### Task prompt:
Please output all the entries word for word, without the pictures.

### Given data:

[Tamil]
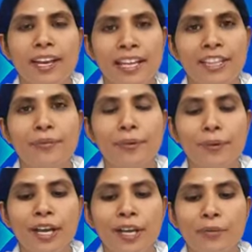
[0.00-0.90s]
எந்த
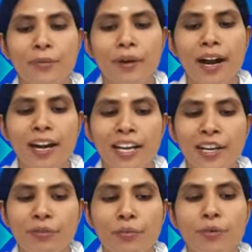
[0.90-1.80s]
பொருளையும்
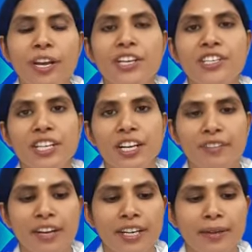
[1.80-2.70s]
அடையவும் முயற்சிக்க
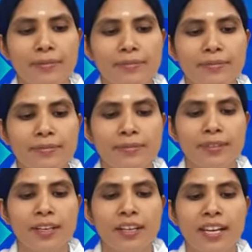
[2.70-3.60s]
வேண்டாம்
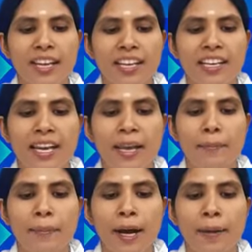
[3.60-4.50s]
இங்கே
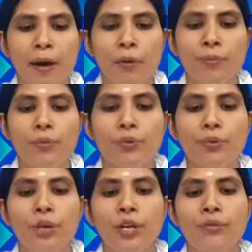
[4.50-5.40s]
பாபாவும்
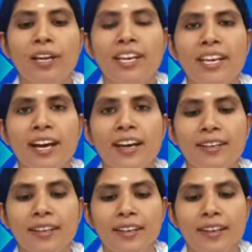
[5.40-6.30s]
புத்துணர்வு அளிக்கிறார்
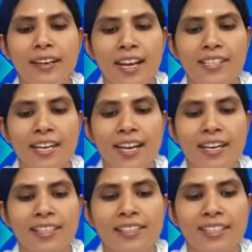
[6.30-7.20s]
என்றால்
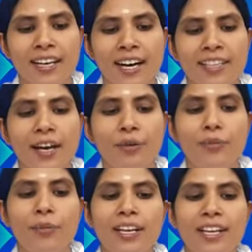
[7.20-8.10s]
இந்த
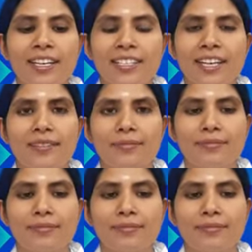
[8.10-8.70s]
தாதாவும் அளிக்கின்றார்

### Task answer:
[Tamil]
[0.00-0.90s]
எந்த
[0.90-1.80s]
பொருளையும்
[1.80-2.70s]
அடையவும் முயற்சிக்க
[2.70-3.60s]
வேண்டாம்
[3.60-4.50s]
இங்கே
[4.50-5.40s]
பாபாவும்
[5.40-6.30s]
புத்துணர்வு அளிக்கிறார்
[6.30-7.20s]
என்றால்
[7.20-8.10s]
இந்த
[8.10-8.70s]
தாதாவும் அளிக்கின்றார்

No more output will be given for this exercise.